If flexibility in a server's option precedence policy is not
implemented by a vendor (or is perhaps implemented but not exercised
by an administrator), a recommended default policy is that option
values of specific affiliations override those of less specific.
That is, an option value designated for a specific client --
sometimes known as a "reserved binding" -- SHOULD override option
values designated for the client's user or vendor class, which
SHOULD override option values designated for the client's vendor
class, which SHOULD override option values for the client's subnet.

6. Multiple User Classes

This section intends to raise some of the issues associated with
supporting multiple user classes.

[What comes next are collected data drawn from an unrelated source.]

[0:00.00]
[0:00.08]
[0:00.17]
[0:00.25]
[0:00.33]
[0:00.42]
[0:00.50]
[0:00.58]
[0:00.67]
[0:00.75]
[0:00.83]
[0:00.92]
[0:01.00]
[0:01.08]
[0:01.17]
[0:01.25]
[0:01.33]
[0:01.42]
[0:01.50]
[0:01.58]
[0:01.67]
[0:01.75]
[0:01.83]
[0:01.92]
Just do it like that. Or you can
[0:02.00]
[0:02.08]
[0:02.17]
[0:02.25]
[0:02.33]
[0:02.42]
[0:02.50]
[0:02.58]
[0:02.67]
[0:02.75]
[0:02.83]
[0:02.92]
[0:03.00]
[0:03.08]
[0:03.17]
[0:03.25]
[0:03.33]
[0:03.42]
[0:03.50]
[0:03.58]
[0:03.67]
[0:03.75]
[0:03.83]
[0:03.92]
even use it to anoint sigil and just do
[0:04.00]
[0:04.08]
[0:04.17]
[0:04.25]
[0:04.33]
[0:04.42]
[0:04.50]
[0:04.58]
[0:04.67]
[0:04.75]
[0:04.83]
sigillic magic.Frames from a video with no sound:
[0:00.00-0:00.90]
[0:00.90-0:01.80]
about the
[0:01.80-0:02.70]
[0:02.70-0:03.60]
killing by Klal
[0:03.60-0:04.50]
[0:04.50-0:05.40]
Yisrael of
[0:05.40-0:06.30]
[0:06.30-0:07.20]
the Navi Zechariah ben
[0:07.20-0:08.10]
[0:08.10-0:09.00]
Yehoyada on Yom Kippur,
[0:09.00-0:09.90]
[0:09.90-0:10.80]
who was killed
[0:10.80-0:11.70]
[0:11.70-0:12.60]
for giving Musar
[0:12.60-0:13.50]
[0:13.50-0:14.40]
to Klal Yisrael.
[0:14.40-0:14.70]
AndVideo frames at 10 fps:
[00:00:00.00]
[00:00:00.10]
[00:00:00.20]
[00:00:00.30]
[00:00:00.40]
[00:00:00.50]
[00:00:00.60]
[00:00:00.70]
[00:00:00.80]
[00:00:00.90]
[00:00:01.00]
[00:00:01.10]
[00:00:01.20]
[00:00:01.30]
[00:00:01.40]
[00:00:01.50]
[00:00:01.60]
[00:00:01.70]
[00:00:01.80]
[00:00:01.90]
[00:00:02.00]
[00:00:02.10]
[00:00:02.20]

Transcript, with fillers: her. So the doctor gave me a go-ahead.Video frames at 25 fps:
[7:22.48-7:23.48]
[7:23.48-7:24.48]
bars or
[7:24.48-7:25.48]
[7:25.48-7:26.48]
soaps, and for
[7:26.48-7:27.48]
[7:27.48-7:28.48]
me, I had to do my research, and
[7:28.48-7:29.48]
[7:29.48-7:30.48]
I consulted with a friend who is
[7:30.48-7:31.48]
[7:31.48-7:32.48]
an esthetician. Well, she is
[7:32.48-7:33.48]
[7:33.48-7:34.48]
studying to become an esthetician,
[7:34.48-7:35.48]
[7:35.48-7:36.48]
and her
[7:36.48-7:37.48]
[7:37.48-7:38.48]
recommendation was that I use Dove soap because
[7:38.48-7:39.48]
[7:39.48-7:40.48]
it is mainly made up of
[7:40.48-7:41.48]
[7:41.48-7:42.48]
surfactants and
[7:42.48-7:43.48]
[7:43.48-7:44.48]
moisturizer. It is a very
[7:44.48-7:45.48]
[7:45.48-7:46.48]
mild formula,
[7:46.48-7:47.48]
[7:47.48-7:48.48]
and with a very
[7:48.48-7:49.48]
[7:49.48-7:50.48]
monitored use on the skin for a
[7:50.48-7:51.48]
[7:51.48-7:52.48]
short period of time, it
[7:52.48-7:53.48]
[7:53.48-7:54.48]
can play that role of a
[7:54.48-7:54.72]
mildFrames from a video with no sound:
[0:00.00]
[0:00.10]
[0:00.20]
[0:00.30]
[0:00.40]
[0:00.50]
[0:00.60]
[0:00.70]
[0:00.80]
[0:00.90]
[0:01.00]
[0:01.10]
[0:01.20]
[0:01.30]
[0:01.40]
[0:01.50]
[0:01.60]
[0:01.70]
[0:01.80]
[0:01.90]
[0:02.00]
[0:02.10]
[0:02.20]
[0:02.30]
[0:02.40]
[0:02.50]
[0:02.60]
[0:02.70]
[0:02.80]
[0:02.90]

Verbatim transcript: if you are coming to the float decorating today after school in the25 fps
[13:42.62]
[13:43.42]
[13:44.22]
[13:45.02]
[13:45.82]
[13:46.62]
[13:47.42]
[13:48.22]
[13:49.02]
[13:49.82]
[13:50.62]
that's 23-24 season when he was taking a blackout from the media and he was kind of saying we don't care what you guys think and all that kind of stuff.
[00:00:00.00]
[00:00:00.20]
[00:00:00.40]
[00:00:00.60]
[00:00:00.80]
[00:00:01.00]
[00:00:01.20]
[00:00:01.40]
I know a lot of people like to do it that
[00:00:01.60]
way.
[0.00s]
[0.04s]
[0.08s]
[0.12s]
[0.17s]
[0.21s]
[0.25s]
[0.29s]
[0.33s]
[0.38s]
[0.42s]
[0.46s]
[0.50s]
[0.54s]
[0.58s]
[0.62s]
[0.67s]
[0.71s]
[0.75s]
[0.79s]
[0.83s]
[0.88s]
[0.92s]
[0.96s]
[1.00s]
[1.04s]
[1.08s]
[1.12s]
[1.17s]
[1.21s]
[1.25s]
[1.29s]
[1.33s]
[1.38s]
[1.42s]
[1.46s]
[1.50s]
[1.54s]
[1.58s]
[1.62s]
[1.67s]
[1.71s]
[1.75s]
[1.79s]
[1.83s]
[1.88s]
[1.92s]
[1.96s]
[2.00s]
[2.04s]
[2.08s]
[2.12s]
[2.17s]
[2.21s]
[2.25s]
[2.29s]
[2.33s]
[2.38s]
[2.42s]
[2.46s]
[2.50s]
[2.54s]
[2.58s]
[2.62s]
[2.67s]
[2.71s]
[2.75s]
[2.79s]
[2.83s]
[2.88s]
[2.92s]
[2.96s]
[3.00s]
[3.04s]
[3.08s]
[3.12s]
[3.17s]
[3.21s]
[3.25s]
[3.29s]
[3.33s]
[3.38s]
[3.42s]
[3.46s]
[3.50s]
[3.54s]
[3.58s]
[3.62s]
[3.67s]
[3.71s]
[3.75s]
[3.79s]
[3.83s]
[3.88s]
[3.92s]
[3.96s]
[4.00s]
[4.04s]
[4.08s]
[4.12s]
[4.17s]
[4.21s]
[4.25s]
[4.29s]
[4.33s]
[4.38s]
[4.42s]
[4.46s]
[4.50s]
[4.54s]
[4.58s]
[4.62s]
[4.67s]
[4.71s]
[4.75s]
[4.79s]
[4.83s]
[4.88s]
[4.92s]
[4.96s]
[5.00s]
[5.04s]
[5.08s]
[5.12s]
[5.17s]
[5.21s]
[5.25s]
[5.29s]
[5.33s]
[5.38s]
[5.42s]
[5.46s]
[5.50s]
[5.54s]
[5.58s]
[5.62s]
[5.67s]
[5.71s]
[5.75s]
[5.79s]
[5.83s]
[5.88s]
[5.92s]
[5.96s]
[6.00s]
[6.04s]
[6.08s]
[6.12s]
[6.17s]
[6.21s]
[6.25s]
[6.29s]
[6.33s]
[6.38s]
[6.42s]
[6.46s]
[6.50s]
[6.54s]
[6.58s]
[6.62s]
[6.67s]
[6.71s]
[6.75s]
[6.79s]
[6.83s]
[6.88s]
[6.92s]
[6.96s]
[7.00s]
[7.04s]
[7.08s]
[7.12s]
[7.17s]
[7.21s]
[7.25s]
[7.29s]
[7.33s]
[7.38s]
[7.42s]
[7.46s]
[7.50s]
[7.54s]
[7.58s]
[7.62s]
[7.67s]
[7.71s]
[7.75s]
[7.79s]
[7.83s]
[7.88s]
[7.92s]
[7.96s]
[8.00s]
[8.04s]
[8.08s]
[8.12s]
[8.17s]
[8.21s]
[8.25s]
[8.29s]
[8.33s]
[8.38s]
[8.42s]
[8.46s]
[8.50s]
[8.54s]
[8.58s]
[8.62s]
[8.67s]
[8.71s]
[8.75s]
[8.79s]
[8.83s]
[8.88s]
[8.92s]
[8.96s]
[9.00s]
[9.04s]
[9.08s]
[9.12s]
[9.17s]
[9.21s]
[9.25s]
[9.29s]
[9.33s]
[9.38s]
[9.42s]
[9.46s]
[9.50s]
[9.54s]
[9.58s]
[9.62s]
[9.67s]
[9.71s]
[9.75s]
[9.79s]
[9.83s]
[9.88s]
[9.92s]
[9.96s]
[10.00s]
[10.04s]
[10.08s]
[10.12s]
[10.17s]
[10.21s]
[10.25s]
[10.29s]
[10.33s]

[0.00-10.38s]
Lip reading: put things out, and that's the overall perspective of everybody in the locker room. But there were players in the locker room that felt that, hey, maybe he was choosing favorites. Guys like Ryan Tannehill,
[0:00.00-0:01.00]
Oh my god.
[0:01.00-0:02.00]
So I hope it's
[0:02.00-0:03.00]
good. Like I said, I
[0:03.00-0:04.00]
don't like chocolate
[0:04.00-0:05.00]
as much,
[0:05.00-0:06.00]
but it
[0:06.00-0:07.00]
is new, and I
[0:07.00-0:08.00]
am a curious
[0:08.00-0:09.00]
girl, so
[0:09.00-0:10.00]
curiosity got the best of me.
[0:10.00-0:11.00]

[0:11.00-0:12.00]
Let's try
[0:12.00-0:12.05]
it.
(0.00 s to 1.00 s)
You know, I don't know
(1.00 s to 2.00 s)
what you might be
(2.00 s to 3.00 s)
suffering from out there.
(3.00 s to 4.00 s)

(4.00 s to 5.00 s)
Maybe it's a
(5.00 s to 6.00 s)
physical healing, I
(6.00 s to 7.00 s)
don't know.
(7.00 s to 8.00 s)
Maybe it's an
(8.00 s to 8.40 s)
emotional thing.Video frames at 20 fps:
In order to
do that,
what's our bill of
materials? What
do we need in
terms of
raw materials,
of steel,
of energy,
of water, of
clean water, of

Feedback from the Working Group
is welcome.

- Should we allow a client to send multiple User Classes to a
server?
If yes:
- Should we allow the client to send the option twice in a message
with each option instance containing one class or should we let the
user concatenate classes inside one option?
- How should the server behave?
option1: the server considers the classes to be ANDed
[ie. chooses an address pool for which the ALLOWED USER CLASSES set
contains all the User Classes present in the DHCP message and
the DISALLOWED USER CLASSES set contains none of the User Classes
in the DHCP message].
option 2: the server considers the classes to be ORed
[ie. chooses an address pool for which the ALLOWED USER CLASSES set
contains one of the User Classes present in the DHCP message and
the DISALLOWED USER CLASSES set contains none of the User Classes
in the DHCP message].
option 3: the server should not assume anything and the administrator
of the server MUST define the behaviour.


7. Client behaviour

If a client receives a response from a DHCP Server with the same User
Class option value as it puts in its request, then it knows that the
server responded with parameters corresponding to the given user
class.
Clients which do not receive all the configuration for the user class
requested but which received an IP address SHOULD make an attempt to
operate without it, although they may do so (and may announce they are
doing so) in a degraded mode.
Clients which do not receive an IP address because of the User Class
requested MUST announce it.


8. Security Considerations

DHCP currently provides no authentication or security
mechanisms.  Potential exposures to attack are discussed
is section 7 of the protocol specification [1].


9. References

[1] Droms, R., "Dynamic Host Configuration Protocol", RFC 2131,
    March 1997.

[2] S. Alexander, R. Droms, "DHCP Options and BOOTP Vendor
    Extensions", RFC 2132, March 1997.

[3] Bradner, S., "Key words for use in RFCs to Indicate Requirement
    Levels," RFC 2119, March 1997.


10. Acknowledgments

This document attempts to merge draft-ietf-dhc-userclass-03.txt
(by Glen Stump and Ralph Droms) and
draft-ietf-dhc-useraddr-00.txt (by Ye Gu, Ramesh Vyaghrapuri and
Burcak Beser).


11. Author Information

Glenn Stump
IBM Networking Software
P.O. Box 12195
RTP, NC 27709
Phone: (919) 301-4277
Email: stumpga@us.ibm.com

Ralph Droms
Computer Science Department
323 Dana Engineering
Bucknell University
Lewisburg, PA 17837
Phone: (717) 524-1145
Email: droms@bucknell.edu

Ye Gu
Microsoft Corporation
One Microsoft Way
Redmond, WA 98052
Phone: 425 936 8601
Email: yegu@microsoft.com

Ramesh Vyaghrapuri
Microsoft Corporation
One Microsoft Way
Redmond, WA 98052
Phone: 425 703 9581
Email: rameshv@microsoft.com

Burcak Beser
3Com Corporation
3800 Golf Road
Rolling Meadows, IL
Phone: 847 262 2195
Email: Burcak_Beser@3com.com

Ann Demirtjis
Microsoft Corporation
One Microsoft Way
Redmond WA 98052
Phone: 425-705-2254
Email: annd@microsoft.com

Jerome Privat
BT Advanced Communications Technology Centre
Adastral Park, Martlesham Heath, IP5 3RE
UK
Phone: +44 1473 648910
Email: jerome.privat@bt.com


12. Expiration

This document will expire on April 2000.